I've changed my position on it. I now think the word "fair" is okay for external evaluation and communication usage.
See, "fairness" still can screw up your life, if you let it. Lots of people do petty things or self-destruct because of fairness. Or they don't ask for a promotion where they'd do well in that capacity, or they turn a deal that's great for them where they get slightly less than "fair" but still massively more than they would otherwise.
Evaluate your own life and actions based on what's best for you, not fairness. Sometimes that does mean turning things down out of principle, heuristics, or for reputation reasons.
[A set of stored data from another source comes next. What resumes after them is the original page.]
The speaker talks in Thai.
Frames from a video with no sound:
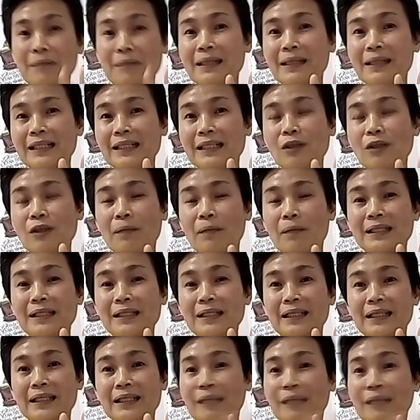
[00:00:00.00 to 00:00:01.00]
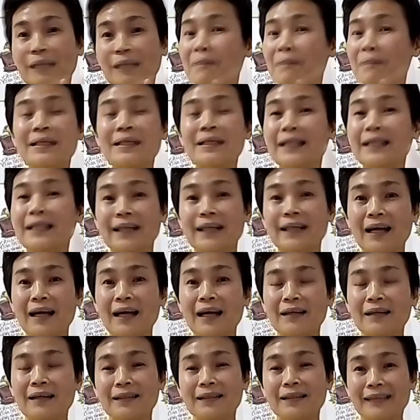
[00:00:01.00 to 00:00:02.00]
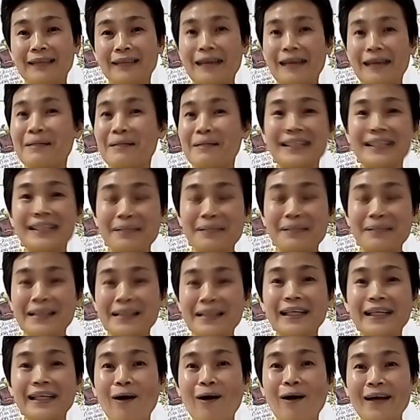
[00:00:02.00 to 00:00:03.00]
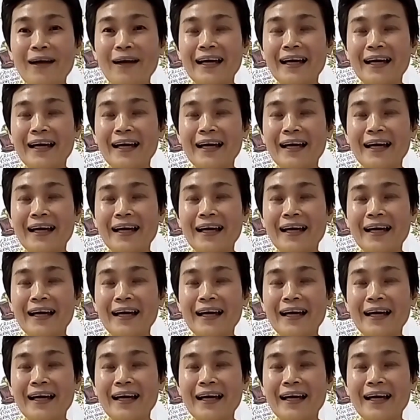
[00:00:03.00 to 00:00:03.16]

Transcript: แกมีบัญชีสองบัญชี แต่ไม่มีเงินนะแต่ละบัญชีไม่ถึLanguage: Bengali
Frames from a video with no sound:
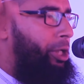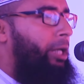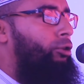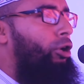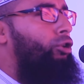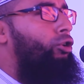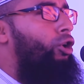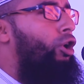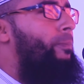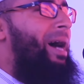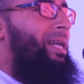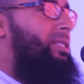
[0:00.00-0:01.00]
ঠিক
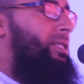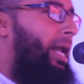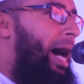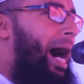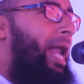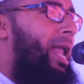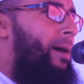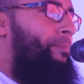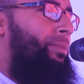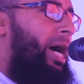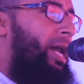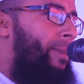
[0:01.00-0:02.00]
তদ্রুপ আজকের
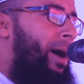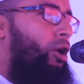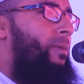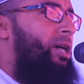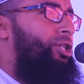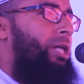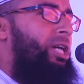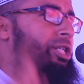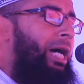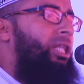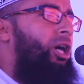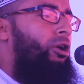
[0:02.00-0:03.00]
আলেমদের ভালোবাসা
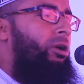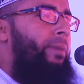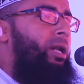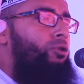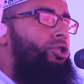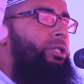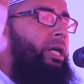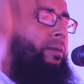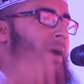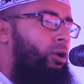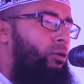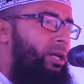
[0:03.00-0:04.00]
সাধারণ মানুষদের
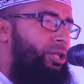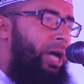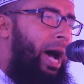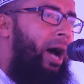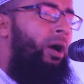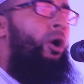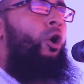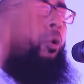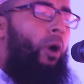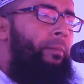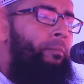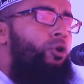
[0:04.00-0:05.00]
ভালোবাসা
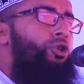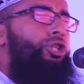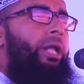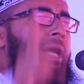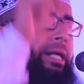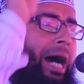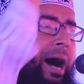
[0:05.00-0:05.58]
ওই মুশরেকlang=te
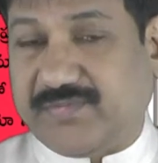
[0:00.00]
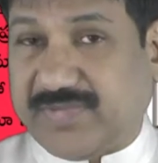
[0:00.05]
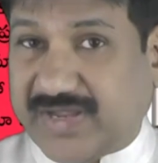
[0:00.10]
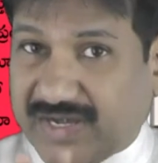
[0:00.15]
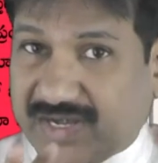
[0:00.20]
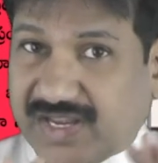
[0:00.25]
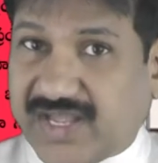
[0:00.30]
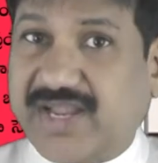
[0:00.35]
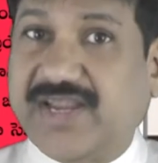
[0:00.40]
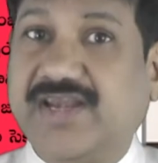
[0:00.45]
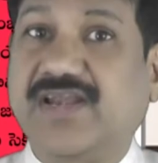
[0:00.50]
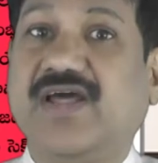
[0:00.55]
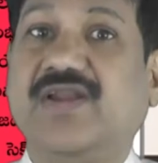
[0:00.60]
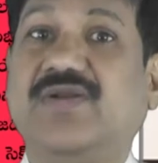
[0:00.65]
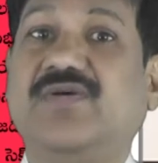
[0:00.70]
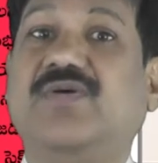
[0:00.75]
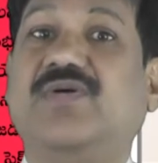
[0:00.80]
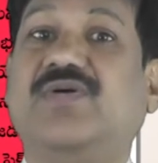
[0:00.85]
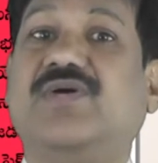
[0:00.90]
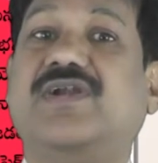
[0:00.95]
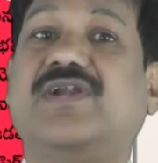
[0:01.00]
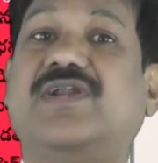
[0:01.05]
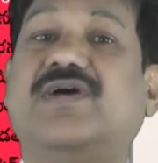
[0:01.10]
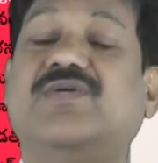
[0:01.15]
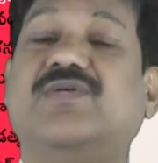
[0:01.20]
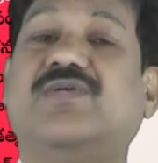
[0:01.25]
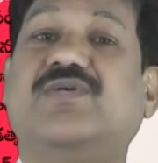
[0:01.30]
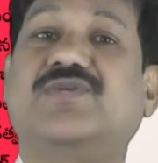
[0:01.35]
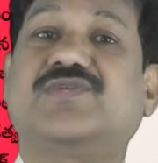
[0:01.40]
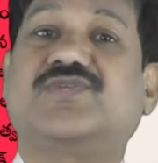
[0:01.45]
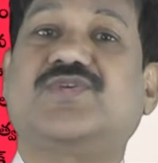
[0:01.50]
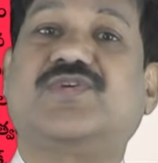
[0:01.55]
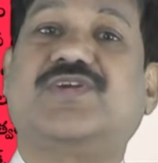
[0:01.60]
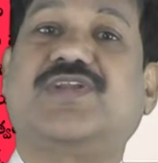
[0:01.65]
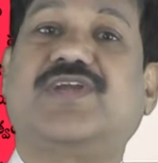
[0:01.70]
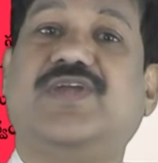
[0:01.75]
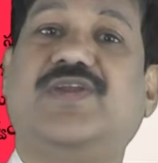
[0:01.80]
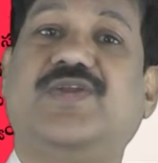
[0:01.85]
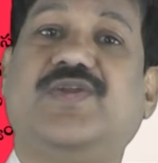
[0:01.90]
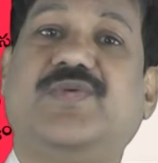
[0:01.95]
మళ్ళీ ఆయన అనుకోకుండా ఇంకొక
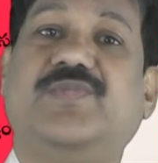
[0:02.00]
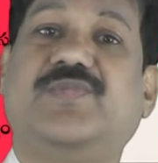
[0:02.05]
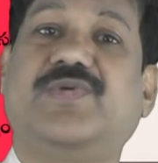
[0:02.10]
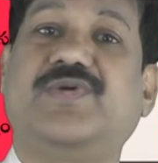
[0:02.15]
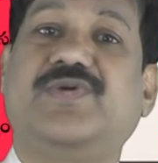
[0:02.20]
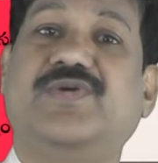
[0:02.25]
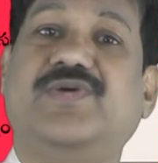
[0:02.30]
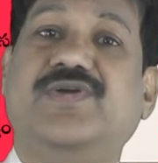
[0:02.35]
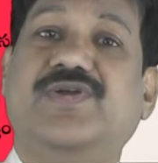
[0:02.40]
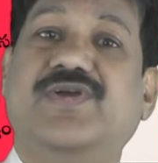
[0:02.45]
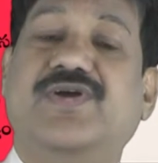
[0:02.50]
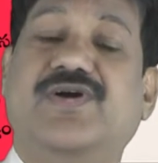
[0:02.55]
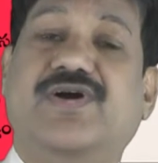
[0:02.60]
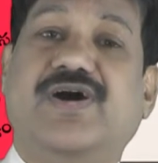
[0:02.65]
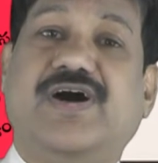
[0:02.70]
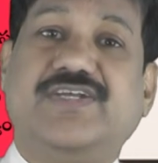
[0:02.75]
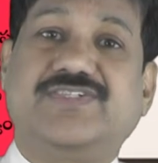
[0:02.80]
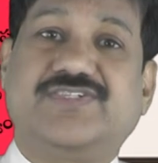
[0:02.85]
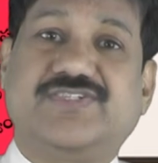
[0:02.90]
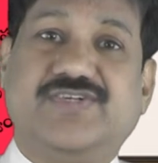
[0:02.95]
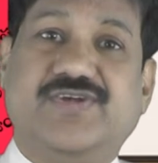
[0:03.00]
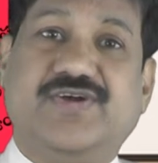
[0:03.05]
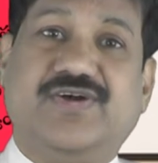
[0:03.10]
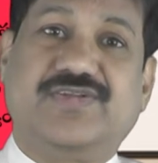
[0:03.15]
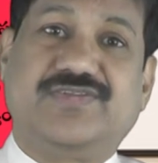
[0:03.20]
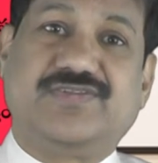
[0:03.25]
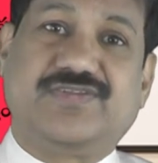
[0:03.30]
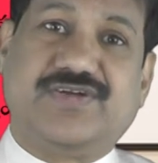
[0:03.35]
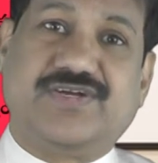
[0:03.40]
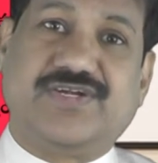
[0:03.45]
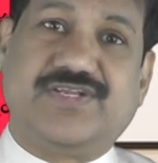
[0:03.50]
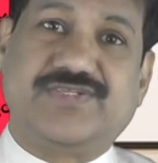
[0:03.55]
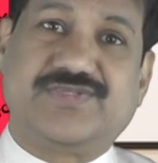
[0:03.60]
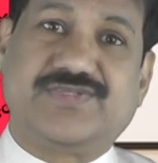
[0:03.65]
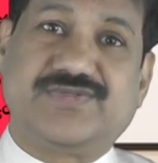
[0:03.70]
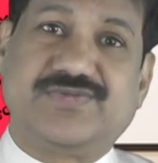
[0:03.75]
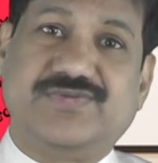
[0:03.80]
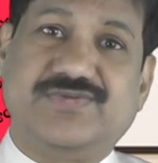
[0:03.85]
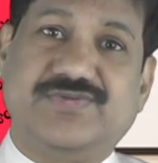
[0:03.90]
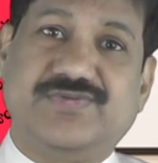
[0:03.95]
చోటకి వెళ్ళినప్పుడు ఆస్టియో
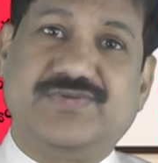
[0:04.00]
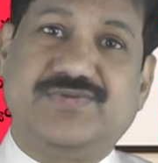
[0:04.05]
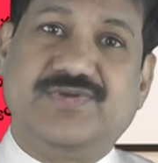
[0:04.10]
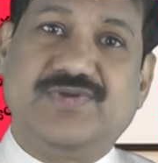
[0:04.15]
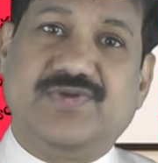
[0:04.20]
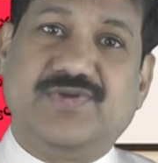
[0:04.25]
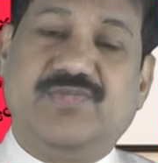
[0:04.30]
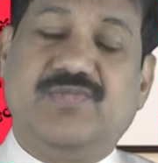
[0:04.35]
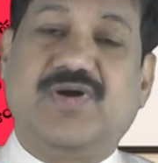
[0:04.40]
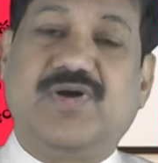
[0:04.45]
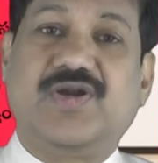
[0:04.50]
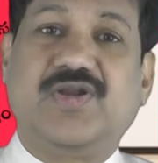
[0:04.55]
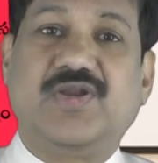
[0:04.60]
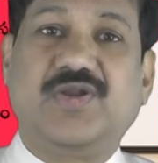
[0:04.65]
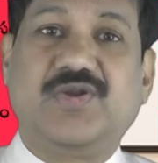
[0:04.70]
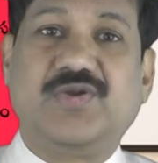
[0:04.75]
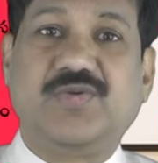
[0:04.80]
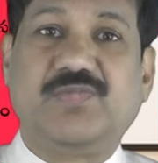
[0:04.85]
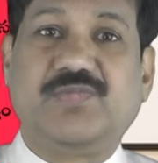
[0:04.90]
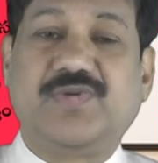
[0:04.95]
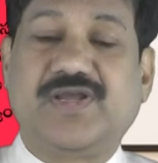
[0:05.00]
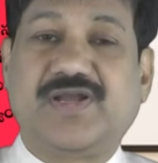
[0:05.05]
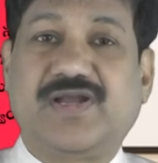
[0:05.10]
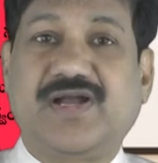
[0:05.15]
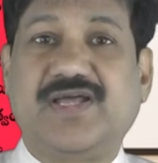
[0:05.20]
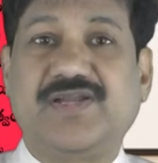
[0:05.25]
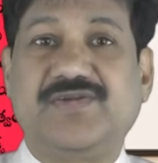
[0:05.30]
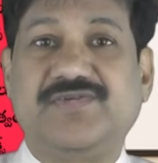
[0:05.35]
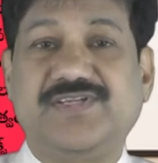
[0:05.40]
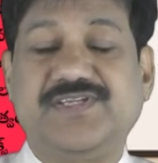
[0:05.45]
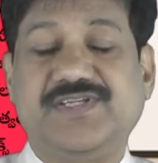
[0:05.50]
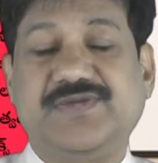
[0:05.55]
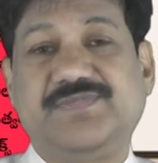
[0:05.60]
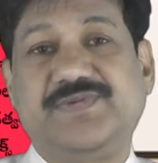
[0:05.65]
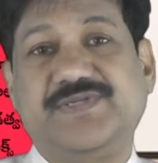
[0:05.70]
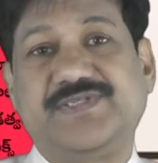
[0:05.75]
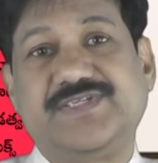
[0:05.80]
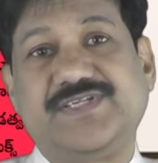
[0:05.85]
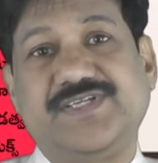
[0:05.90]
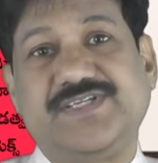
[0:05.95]
ఆథరైటిస్ బాడీలో నొప్పులు కారణం అని
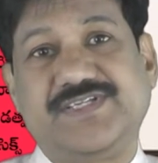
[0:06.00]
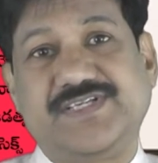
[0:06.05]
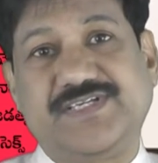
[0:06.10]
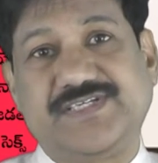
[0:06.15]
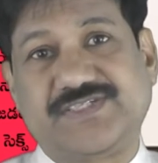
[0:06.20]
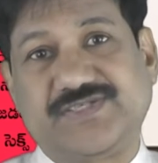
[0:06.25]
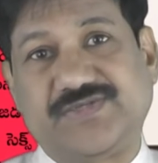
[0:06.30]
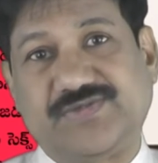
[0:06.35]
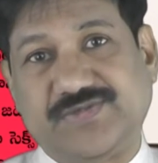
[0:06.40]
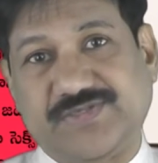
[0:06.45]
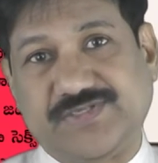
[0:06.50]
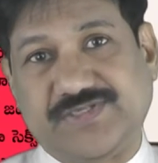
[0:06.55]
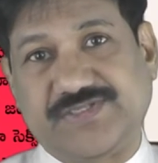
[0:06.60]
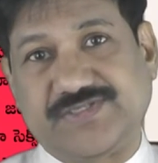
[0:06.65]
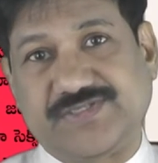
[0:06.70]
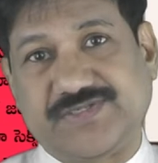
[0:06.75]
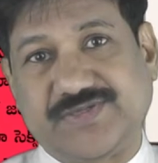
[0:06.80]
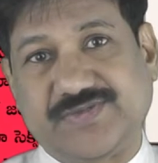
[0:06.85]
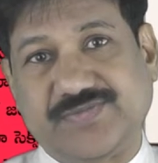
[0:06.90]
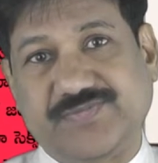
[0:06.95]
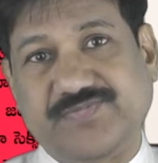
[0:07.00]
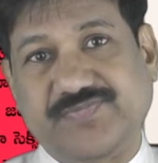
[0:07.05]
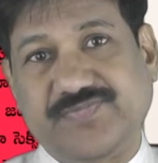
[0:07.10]
చెప్పేసి ఇంజెక్షన్ కూడా చేశాడు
But "fairness" shouldn't be a big component of your evaluation for your best action.
It can, however, be a big part of your external evaluation and communication.
The word "fair" is a short word that contains a lot of thought and emotion. It could take a long time to try to explain your entire position, morale, momentum, standards, etc in long form.
So you say you're looking to set up a fair deal. And you evaluate whether other people are going to perceive the deal as fair, since that's important for esprit de corps.
You've still got to be careful about it. It can muddy up your thinking in a hurry. But my old 100%-cut-fairness-from-the-vocabulary position went too far - there' some potentially good usage of the word.